PROMPT:
From the line containing "[12.00-13.00s]" to the final line of the entries, every line is to be reproduced exactly; no other line belongs in the output.

──────── SUPPLIED INFORMATION

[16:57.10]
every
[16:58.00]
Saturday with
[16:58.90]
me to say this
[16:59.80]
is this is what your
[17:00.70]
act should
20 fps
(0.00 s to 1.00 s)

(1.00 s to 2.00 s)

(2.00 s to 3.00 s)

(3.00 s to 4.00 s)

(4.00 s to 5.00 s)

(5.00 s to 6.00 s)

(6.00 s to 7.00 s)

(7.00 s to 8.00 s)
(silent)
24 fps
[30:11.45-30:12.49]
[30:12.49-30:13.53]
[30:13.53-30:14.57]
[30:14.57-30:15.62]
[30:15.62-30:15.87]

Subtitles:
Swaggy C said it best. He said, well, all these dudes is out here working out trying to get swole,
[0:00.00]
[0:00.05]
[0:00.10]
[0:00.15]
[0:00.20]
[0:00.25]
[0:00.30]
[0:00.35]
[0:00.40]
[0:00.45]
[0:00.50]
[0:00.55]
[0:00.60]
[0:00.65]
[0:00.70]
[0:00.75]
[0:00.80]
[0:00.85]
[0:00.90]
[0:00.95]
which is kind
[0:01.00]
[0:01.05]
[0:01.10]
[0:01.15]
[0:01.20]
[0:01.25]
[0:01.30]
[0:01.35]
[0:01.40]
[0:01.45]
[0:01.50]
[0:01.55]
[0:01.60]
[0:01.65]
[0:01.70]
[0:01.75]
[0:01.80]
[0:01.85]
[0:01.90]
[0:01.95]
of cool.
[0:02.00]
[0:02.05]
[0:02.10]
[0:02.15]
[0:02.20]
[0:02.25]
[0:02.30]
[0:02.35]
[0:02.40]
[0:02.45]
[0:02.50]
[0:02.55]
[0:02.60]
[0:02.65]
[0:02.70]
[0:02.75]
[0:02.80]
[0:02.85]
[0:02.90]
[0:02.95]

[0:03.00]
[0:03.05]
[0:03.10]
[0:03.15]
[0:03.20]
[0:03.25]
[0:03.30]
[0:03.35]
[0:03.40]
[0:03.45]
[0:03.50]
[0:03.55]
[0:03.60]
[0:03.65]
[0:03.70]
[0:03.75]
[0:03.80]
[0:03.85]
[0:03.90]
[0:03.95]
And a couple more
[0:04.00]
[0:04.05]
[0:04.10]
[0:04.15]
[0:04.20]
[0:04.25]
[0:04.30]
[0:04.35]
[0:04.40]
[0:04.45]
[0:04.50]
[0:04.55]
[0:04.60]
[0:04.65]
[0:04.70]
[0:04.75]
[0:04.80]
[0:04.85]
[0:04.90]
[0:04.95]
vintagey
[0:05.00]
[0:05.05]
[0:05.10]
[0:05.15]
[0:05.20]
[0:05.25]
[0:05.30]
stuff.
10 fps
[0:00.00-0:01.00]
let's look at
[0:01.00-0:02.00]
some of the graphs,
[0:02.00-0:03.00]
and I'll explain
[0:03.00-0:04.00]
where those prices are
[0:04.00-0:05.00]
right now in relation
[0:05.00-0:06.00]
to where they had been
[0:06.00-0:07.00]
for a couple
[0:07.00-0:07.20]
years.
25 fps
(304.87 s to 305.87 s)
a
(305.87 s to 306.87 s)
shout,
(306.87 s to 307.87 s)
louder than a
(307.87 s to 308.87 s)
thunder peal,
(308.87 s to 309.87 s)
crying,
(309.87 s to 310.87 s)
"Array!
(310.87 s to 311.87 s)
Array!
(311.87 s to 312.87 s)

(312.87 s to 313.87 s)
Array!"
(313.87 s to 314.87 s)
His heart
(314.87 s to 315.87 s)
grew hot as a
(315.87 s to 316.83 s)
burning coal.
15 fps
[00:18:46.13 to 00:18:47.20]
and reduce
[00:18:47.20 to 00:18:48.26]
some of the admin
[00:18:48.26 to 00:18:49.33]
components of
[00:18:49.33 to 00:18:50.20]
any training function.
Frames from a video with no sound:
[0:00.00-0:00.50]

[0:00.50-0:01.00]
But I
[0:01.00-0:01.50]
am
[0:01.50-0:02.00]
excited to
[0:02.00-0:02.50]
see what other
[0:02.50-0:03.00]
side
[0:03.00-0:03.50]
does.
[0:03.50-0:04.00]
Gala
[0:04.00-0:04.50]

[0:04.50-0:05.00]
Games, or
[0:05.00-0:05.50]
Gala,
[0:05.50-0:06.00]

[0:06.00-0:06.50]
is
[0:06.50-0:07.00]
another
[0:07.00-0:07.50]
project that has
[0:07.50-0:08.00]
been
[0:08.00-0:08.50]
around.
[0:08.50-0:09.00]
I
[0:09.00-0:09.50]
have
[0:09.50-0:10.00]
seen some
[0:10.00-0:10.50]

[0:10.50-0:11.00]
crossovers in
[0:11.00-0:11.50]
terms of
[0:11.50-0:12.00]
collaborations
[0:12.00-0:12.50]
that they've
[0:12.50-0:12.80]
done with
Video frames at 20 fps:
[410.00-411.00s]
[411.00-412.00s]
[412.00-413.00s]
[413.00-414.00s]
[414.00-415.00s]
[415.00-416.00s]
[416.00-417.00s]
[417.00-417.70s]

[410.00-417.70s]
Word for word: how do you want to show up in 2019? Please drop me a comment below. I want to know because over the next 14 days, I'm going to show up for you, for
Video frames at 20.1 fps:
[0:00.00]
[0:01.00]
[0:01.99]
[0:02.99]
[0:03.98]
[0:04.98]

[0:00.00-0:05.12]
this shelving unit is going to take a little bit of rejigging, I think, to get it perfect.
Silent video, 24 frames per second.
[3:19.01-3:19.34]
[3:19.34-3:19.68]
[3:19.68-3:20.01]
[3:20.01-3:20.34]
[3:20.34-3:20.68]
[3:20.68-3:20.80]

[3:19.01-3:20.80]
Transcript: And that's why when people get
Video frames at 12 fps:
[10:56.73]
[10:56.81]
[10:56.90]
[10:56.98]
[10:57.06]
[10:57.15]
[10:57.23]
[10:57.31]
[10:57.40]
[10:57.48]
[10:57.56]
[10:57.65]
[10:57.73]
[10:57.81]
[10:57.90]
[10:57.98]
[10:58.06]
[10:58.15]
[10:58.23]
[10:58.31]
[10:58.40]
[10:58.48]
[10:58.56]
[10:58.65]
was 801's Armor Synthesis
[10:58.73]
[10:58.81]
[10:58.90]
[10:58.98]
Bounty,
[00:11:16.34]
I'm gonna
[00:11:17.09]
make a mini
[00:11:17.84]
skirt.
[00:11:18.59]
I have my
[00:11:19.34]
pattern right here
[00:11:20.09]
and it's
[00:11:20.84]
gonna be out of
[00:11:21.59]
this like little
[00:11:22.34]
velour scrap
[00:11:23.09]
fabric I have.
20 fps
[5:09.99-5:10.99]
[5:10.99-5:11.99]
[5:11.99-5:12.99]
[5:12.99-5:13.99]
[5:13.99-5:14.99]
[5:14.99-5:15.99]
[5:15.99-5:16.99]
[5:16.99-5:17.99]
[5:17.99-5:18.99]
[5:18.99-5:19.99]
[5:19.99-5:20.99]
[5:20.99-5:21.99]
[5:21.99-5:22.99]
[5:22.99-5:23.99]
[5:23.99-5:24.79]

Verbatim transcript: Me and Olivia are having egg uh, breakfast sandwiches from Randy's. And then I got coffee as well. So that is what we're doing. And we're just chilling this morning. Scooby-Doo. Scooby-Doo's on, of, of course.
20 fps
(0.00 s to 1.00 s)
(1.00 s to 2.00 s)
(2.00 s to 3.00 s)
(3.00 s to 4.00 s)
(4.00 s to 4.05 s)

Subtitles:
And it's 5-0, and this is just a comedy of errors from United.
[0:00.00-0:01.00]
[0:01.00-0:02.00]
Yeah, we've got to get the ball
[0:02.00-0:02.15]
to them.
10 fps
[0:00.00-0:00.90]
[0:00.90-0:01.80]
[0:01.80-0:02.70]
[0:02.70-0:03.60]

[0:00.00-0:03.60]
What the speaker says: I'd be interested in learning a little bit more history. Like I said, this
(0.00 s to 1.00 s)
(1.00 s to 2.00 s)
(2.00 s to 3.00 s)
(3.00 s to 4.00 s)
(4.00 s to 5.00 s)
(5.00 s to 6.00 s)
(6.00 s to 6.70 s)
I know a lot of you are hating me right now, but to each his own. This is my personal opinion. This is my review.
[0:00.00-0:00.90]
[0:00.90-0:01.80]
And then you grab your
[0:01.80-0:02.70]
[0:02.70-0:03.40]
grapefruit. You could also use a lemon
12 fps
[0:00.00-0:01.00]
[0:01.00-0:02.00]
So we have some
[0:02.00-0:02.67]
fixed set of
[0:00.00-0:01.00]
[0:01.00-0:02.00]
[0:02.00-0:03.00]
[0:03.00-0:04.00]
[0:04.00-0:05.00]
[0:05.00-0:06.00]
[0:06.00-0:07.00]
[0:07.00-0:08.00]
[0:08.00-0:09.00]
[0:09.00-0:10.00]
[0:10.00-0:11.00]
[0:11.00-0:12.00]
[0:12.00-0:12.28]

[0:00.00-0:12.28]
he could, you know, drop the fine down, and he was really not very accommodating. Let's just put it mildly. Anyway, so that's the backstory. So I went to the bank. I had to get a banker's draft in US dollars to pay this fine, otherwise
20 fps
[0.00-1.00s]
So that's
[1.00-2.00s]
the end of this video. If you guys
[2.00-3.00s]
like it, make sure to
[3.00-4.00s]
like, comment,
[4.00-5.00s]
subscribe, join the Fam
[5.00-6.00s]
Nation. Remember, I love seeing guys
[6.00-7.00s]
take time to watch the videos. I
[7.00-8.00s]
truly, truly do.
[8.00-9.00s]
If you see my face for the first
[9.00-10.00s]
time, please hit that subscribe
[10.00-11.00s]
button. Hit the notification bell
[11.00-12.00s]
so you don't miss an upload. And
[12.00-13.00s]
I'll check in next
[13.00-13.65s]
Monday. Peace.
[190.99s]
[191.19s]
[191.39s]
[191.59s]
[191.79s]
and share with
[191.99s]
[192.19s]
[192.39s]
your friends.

────────────────

TASK ANSWER:
[12.00-13.00s]
I'll check in next
[13.00-13.65s]
Monday. Peace.
[190.99s]
[191.19s]
[191.39s]
[191.59s]
[191.79s]
and share with
[191.99s]
[192.19s]
[192.39s]
your friends.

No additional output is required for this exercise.